If a particular resource or resources is required for our survival and we are the only agent in the environment that can gain value from the resource we have no inherent desire to be altruistic, this may seem trivial but it is not...our altruism is not an absolute characteristic of our make up but rather an emergent quality of moral expression that ONLY becomes extant when others that also value that resource are present and subject to the same constraints.
If within the experiment the other individuals are able to range away from our resource cache to find their own there is a desire to do so rather than attempt to engage in moral interaction with others. This is because moral interactions for resources have more stakes than just the securing of the value of the resource they also include the retention of the value of ones life when those resources are viscerally important as defined previously.
If however the resource restriction is such that despite the open nature of the environment (ability for other individuals seeking that resource to go find it else where) the resource is only found in one area, then again moral conflict and the need to engage in altruistic negotiations presents but again ONLY because the group size of the agents involved has gone from n=1 to n=k where k is any number above 1.
Thus if moral decisions can be so readily modulated by a mathematical concept as fundamental as group size and since the restrictions of resource and environment modulate those decisions, the emergent web of possible options all mathematically described are entirely within the description, if not in the absolute than in the probable of Scientific methods.
As aside, these issues are not ones that only humans possess, all animals that interact in groups either temporarily or continually via social interaction must be constrained by these realities.
Apparent difficulties in doing (describing the "moral" by Science) so are only failings of applying sufficient resolution to the problem of describing the dynamics of group size, visceral resource requirement within the individuals in the group, availability of resources in the local environment and finally openness of the environment to exploration for additional caches of desired resources.
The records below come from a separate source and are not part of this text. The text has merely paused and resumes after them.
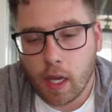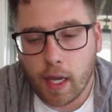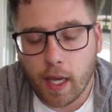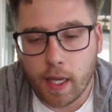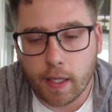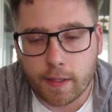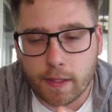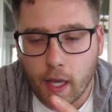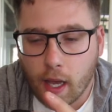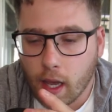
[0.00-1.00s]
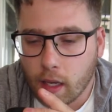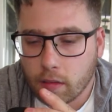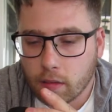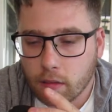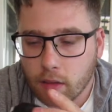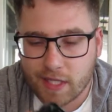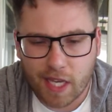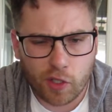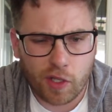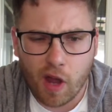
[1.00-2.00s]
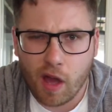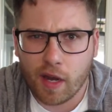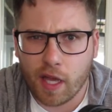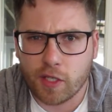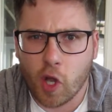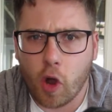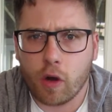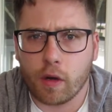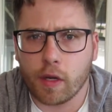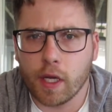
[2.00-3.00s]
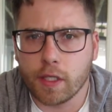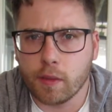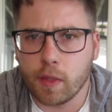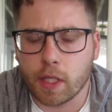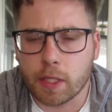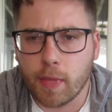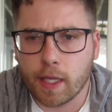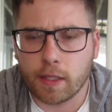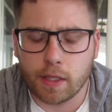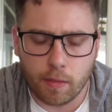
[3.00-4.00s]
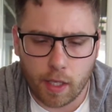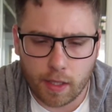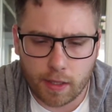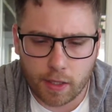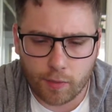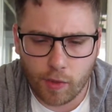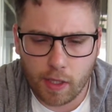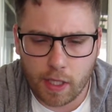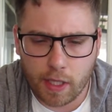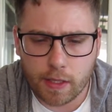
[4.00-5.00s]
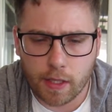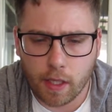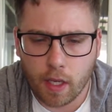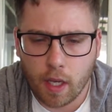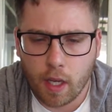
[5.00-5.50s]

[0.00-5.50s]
It's actually not as hard as you would expect it to be. It's really easy.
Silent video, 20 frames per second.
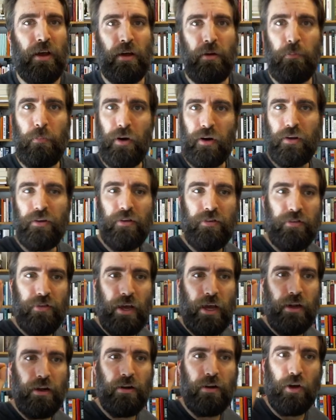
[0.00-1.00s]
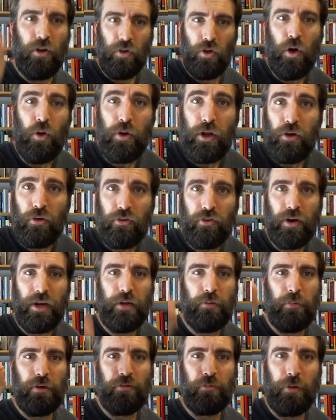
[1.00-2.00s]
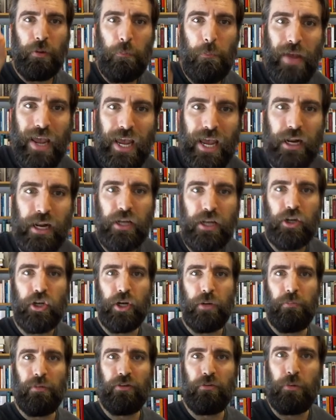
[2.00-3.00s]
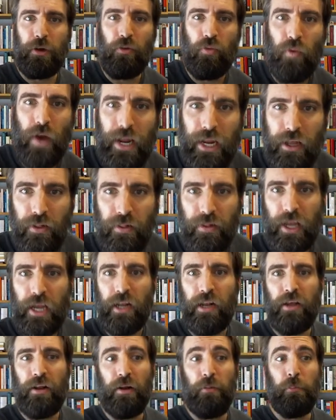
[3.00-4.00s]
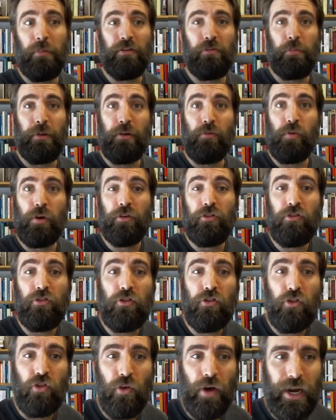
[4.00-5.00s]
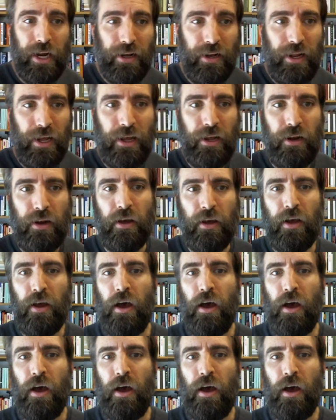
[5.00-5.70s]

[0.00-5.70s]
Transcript: mercantilists said colonial trade must be managed, it must be regulated, it must be restricted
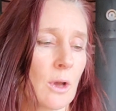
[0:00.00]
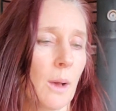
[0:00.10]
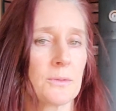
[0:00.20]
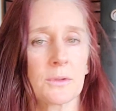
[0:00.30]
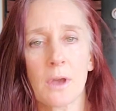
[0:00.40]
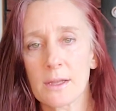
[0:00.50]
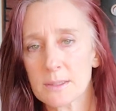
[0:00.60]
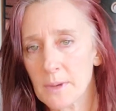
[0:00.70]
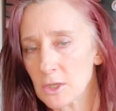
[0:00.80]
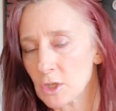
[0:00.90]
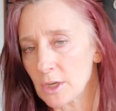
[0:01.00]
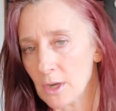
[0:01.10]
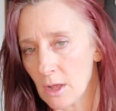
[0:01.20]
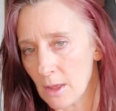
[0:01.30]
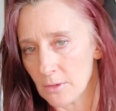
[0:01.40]
it helps with constipation and
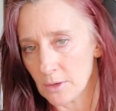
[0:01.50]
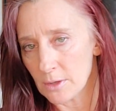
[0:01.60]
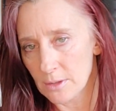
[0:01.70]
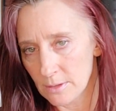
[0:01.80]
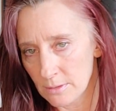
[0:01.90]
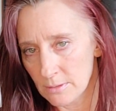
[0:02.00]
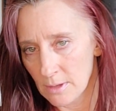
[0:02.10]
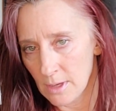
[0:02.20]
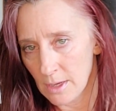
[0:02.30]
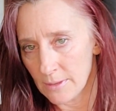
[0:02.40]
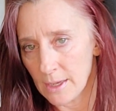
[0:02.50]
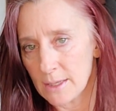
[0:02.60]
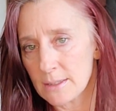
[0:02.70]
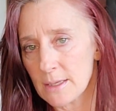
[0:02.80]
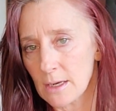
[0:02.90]
all other
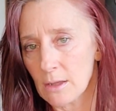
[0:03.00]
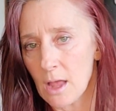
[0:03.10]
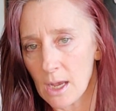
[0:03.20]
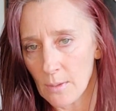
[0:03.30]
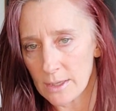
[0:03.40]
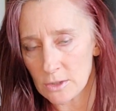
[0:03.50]
things in a clockwise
They make identification of the choices that emerge in the altruistic and moral interactions that result when those attributes are variably restricted more difficult but they remain solidly within the realm of Scientific questions even when the judgements being made seem to slip beyond the empirically testable and quantifiable realm.
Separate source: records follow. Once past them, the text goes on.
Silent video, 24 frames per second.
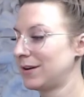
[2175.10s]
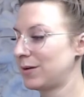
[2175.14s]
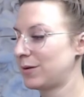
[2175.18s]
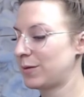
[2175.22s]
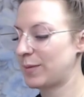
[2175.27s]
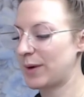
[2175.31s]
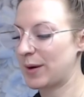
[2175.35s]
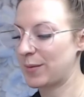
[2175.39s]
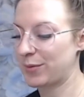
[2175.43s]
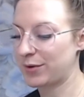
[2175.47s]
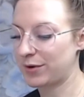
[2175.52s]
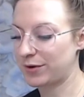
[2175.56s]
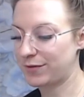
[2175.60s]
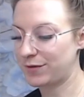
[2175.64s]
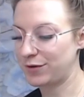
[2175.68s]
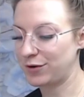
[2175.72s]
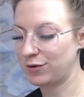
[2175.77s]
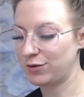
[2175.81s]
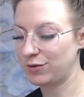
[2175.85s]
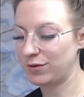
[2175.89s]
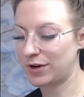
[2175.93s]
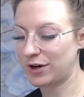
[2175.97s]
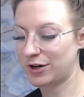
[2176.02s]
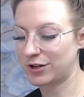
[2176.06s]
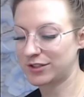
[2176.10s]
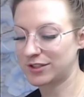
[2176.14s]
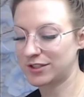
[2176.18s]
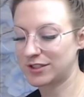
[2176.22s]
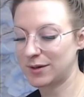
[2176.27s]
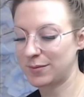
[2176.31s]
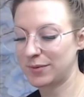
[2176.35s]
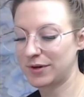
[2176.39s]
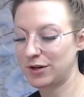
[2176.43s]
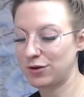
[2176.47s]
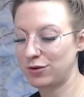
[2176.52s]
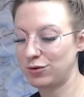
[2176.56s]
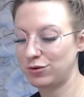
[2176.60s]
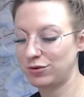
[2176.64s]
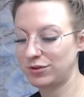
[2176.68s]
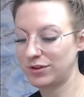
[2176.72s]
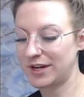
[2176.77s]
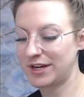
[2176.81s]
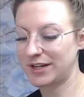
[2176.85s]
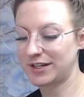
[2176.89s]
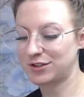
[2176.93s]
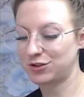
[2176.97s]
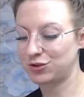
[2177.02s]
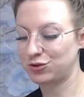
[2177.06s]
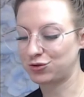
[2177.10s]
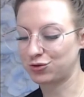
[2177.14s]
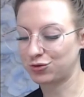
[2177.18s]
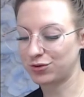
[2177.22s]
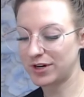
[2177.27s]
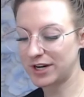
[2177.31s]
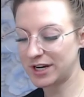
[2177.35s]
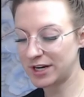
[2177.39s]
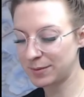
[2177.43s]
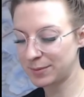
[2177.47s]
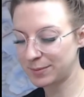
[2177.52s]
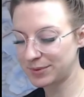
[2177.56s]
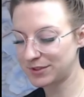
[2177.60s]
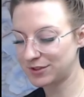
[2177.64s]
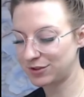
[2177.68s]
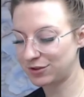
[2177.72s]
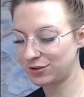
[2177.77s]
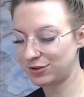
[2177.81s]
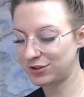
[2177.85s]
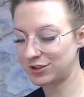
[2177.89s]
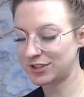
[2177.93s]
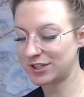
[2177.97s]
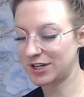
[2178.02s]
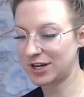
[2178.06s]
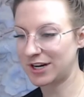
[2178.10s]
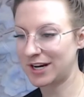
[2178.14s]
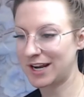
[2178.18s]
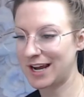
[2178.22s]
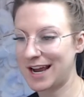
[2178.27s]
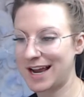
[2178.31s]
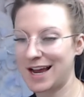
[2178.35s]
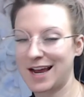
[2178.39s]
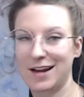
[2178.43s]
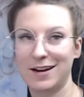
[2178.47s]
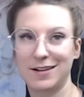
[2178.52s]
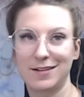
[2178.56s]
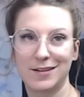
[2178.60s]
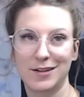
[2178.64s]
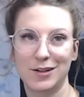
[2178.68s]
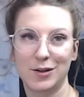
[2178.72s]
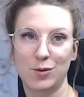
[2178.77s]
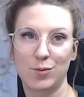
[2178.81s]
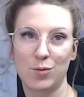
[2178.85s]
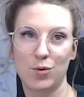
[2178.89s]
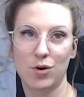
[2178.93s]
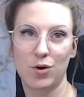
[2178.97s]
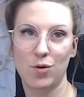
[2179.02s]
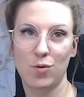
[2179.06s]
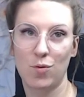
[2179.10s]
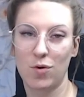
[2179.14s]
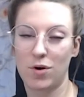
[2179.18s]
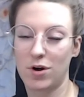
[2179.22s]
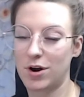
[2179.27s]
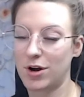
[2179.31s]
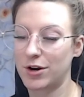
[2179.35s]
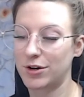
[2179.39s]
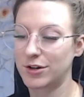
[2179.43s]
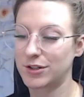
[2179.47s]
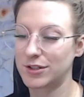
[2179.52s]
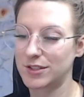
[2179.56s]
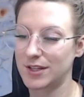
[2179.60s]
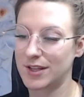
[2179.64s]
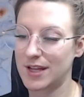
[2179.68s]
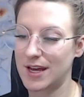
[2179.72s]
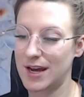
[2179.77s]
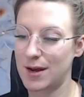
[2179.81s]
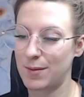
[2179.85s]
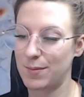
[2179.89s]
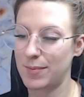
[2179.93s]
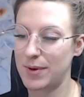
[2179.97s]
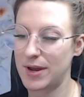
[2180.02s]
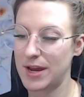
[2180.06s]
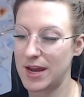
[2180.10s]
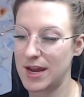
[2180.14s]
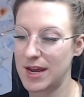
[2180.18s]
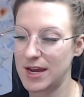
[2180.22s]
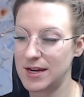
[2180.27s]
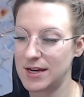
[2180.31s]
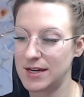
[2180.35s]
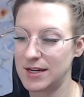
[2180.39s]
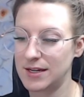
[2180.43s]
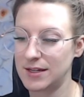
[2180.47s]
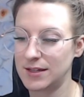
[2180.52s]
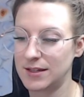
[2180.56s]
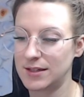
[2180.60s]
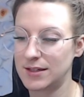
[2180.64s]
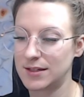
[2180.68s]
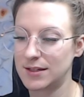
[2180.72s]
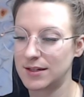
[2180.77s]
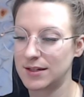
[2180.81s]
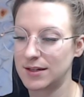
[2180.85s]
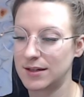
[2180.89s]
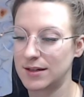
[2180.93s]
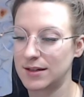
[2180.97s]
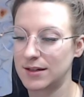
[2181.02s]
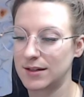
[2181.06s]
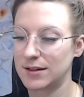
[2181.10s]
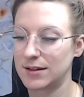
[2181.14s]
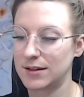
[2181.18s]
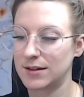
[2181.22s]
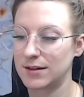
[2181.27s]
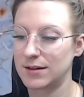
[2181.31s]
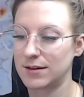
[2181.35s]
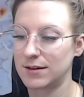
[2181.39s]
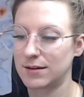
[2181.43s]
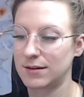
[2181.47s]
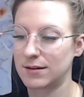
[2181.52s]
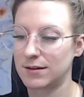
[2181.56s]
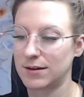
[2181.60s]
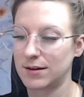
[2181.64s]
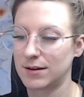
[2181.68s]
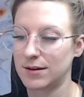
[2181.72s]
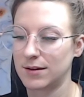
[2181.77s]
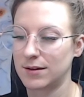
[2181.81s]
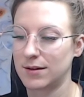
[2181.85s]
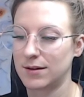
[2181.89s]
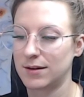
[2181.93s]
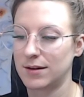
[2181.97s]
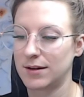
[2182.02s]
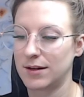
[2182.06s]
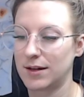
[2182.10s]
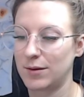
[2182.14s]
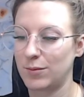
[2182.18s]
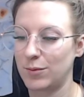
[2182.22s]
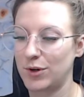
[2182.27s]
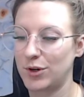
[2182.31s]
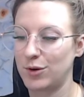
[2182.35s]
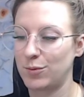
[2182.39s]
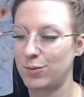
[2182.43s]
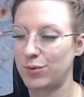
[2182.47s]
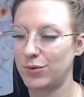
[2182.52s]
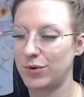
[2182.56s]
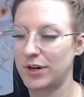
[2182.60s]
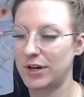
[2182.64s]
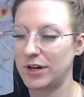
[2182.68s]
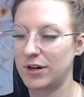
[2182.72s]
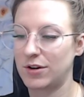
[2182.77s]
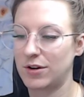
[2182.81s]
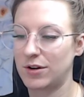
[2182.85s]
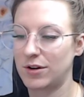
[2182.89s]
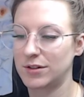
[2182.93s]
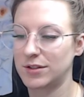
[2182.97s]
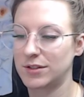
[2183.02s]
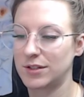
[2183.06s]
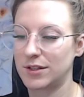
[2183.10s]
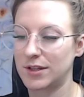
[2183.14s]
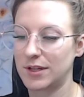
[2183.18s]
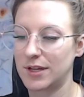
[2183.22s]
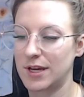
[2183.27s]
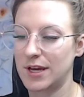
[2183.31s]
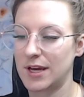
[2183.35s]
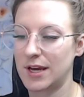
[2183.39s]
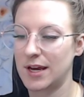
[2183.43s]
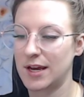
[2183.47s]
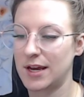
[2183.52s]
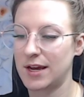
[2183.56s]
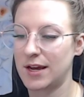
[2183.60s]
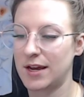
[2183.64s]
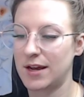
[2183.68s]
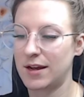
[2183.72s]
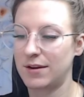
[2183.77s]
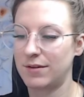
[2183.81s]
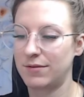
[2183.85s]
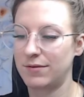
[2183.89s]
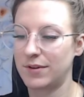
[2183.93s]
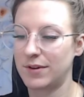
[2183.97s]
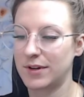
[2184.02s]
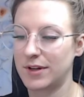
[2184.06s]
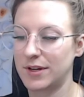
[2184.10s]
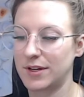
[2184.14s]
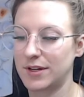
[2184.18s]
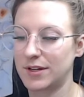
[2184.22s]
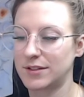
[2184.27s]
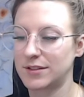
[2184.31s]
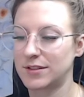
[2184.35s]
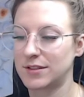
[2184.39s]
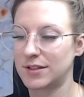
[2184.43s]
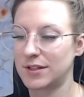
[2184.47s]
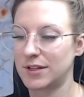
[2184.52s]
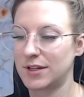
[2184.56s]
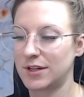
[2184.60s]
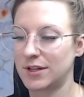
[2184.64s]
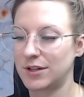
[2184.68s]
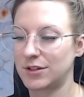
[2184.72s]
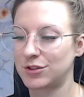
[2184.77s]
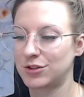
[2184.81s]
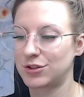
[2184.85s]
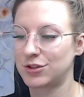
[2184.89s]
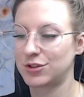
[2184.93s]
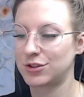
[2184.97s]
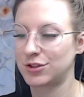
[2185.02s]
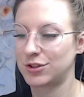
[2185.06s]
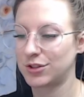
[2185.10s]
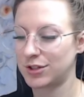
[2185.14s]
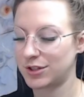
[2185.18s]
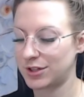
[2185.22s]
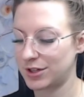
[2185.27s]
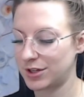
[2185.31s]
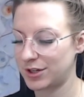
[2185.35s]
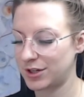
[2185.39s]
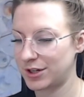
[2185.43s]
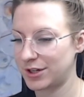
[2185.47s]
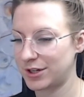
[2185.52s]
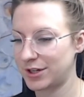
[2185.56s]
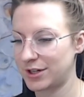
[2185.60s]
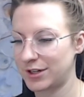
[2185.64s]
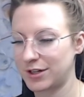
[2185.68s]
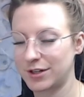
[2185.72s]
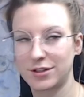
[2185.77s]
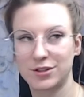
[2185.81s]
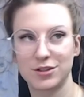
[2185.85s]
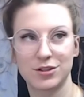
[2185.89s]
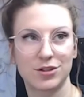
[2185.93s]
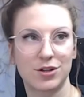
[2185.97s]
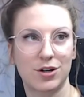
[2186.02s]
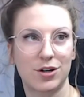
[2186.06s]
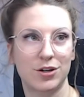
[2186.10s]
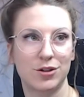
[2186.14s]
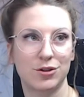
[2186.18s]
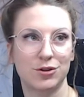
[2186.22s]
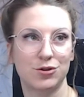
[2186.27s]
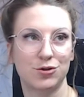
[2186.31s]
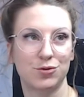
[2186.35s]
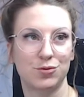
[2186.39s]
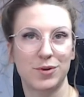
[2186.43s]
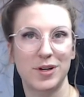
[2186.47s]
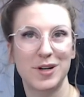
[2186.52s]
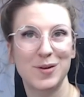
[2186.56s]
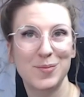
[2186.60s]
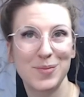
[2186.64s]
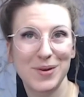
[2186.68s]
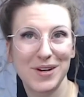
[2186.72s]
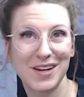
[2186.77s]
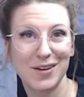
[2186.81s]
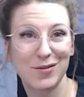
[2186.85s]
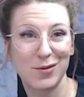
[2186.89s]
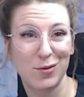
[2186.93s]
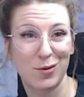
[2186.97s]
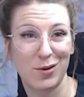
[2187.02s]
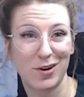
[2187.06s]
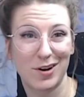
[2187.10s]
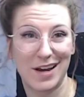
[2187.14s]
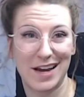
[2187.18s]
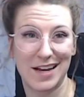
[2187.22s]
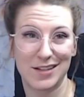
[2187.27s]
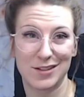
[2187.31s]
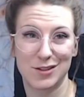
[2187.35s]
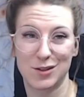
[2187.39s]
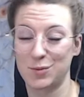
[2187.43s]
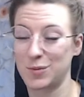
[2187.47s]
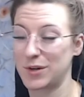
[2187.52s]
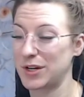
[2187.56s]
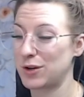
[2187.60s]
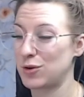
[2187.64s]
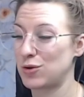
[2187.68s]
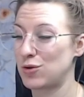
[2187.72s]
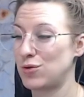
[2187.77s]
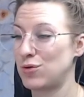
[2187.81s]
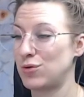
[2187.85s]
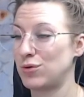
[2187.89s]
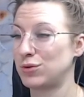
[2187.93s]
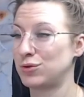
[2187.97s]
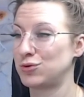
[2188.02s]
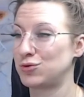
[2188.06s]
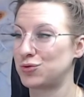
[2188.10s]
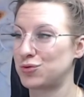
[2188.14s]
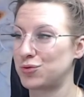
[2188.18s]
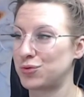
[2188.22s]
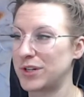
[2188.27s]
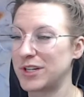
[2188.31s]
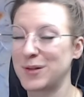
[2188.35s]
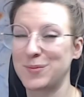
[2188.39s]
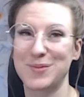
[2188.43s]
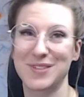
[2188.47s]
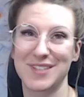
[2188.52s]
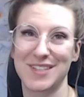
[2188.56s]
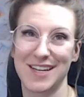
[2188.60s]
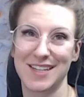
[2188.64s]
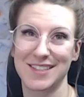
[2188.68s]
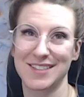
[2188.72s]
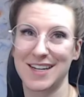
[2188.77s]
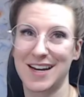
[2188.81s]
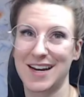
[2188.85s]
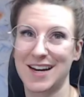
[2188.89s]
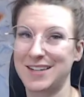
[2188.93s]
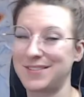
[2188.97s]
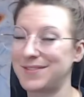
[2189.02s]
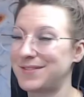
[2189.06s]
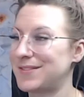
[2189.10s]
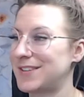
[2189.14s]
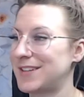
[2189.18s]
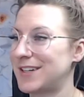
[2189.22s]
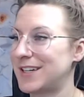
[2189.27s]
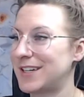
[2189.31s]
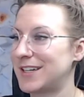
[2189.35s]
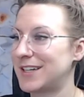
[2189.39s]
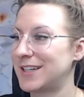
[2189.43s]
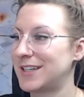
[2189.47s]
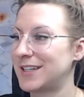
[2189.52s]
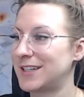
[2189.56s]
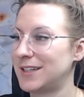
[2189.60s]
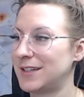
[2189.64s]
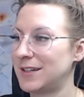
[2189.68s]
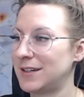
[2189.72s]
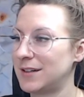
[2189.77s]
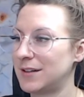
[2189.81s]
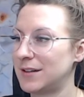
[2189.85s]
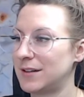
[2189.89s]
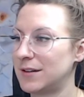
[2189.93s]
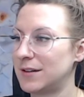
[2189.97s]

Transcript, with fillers: Remember, if you are somebody who likes drips, you just got to add a little more water to that paint and when you bring it onto the canvas, it should start dripping. If you want to add some like cool drips, that's kind of fun.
So that settled what of Feynman's question? He put it as:
"I don't know the answer to this central problem – the problem of maintaining the real value of religion, as a source of strength and of courage to most men, while, at the same time, not requiring an absolute faith in the metaphysical aspects." -- The Relation of Science and Religion
Given the results of the previous exposition the answer is it doesn't matter, the dynamism of possibilities involve all manner of personal explorations of the interactions. That some people can come to maintain high value derived from their religious views while simultaneously holding scientific views should not be surprising as we shouldn't be examining the problem as a static entity. People's views evolve over time, their moral fabric (as proven clearly in the thought experiment above) appears and disappears, expands and contracts in quantifiable if numerically exhaustive variation but the nuance of particular views based on modulation of the recognized factors of group size, resource need, resource availability and environmental openness enable parallel existence of seemingly contradictory positions realized as these needs shift.